What to produce:
Every entry below is to be retyped exactly as it stands.

Collected data entries:
Start of Block

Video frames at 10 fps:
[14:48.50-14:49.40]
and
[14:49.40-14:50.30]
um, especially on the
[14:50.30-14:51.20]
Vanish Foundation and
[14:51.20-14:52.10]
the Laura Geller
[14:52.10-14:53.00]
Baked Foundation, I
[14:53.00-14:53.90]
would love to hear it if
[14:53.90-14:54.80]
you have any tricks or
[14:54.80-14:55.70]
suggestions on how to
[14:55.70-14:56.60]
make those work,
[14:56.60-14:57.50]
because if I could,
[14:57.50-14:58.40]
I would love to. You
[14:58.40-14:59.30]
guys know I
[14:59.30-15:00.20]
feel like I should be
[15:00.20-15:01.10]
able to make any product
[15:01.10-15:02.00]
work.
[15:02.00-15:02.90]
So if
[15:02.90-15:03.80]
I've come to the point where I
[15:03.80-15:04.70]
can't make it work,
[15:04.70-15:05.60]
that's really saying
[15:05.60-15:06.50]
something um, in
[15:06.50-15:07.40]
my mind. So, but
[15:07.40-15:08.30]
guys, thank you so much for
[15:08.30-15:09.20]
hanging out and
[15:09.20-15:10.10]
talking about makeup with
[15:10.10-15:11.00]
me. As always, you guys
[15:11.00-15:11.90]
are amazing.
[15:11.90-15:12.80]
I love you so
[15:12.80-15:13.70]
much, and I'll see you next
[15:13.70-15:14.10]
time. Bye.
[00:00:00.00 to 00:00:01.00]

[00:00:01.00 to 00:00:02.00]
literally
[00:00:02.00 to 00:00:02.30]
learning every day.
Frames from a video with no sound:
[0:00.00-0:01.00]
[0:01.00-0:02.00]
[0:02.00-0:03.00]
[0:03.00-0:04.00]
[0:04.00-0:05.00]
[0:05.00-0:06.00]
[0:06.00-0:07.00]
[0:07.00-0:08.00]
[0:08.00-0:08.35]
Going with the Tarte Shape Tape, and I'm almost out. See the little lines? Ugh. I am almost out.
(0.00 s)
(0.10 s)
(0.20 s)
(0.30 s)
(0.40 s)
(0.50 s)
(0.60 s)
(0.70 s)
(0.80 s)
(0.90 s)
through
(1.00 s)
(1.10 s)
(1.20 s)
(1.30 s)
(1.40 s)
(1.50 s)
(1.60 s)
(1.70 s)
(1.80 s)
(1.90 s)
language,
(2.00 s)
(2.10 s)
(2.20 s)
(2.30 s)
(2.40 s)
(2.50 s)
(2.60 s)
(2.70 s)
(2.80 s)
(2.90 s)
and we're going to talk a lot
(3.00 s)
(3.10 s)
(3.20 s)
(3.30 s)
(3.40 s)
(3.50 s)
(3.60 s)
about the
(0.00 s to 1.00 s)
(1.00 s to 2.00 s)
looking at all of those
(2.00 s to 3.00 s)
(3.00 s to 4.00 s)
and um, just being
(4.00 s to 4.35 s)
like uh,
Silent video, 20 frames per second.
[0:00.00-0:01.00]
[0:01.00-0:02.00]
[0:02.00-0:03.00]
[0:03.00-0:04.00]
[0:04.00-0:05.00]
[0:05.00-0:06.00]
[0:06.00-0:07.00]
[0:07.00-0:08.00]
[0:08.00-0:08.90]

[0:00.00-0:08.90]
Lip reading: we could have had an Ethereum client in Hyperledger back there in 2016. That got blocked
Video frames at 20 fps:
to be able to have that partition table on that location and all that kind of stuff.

End of Block

Task result:
Video frames at 10 fps:
[14:48.50-14:49.40]
and
[14:49.40-14:50.30]
um, especially on the
[14:50.30-14:51.20]
Vanish Foundation and
[14:51.20-14:52.10]
the Laura Geller
[14:52.10-14:53.00]
Baked Foundation, I
[14:53.00-14:53.90]
would love to hear it if
[14:53.90-14:54.80]
you have any tricks or
[14:54.80-14:55.70]
suggestions on how to
[14:55.70-14:56.60]
make those work,
[14:56.60-14:57.50]
because if I could,
[14:57.50-14:58.40]
I would love to. You
[14:58.40-14:59.30]
guys know I
[14:59.30-15:00.20]
feel like I should be
[15:00.20-15:01.10]
able to make any product
[15:01.10-15:02.00]
work.
[15:02.00-15:02.90]
So if
[15:02.90-15:03.80]
I've come to the point where I
[15:03.80-15:04.70]
can't make it work,
[15:04.70-15:05.60]
that's really saying
[15:05.60-15:06.50]
something um, in
[15:06.50-15:07.40]
my mind. So, but
[15:07.40-15:08.30]
guys, thank you so much for
[15:08.30-15:09.20]
hanging out and
[15:09.20-15:10.10]
talking about makeup with
[15:10.10-15:11.00]
me. As always, you guys
[15:11.00-15:11.90]
are amazing.
[15:11.90-15:12.80]
I love you so
[15:12.80-15:13.70]
much, and I'll see you next
[15:13.70-15:14.10]
time. Bye.
[00:00:00.00 to 00:00:01.00]

[00:00:01.00 to 00:00:02.00]
literally
[00:00:02.00 to 00:00:02.30]
learning every day.
Frames from a video with no sound:
[0:00.00-0:01.00]
[0:01.00-0:02.00]
[0:02.00-0:03.00]
[0:03.00-0:04.00]
[0:04.00-0:05.00]
[0:05.00-0:06.00]
[0:06.00-0:07.00]
[0:07.00-0:08.00]
[0:08.00-0:08.35]
Going with the Tarte Shape Tape, and I'm almost out. See the little lines? Ugh. I am almost out.
(0.00 s)
(0.10 s)
(0.20 s)
(0.30 s)
(0.40 s)
(0.50 s)
(0.60 s)
(0.70 s)
(0.80 s)
(0.90 s)
through
(1.00 s)
(1.10 s)
(1.20 s)
(1.30 s)
(1.40 s)
(1.50 s)
(1.60 s)
(1.70 s)
(1.80 s)
(1.90 s)
language,
(2.00 s)
(2.10 s)
(2.20 s)
(2.30 s)
(2.40 s)
(2.50 s)
(2.60 s)
(2.70 s)
(2.80 s)
(2.90 s)
and we're going to talk a lot
(3.00 s)
(3.10 s)
(3.20 s)
(3.30 s)
(3.40 s)
(3.50 s)
(3.60 s)
about the
(0.00 s to 1.00 s)
(1.00 s to 2.00 s)
looking at all of those
(2.00 s to 3.00 s)
(3.00 s to 4.00 s)
and um, just being
(4.00 s to 4.35 s)
like uh,
Silent video, 20 frames per second.
[0:00.00-0:01.00]
[0:01.00-0:02.00]
[0:02.00-0:03.00]
[0:03.00-0:04.00]
[0:04.00-0:05.00]
[0:05.00-0:06.00]
[0:06.00-0:07.00]
[0:07.00-0:08.00]
[0:08.00-0:08.90]

[0:00.00-0:08.90]
Lip reading: we could have had an Ethereum client in Hyperledger back there in 2016. That got blocked
Video frames at 20 fps:
to be able to have that partition table on that location and all that kind of stuff.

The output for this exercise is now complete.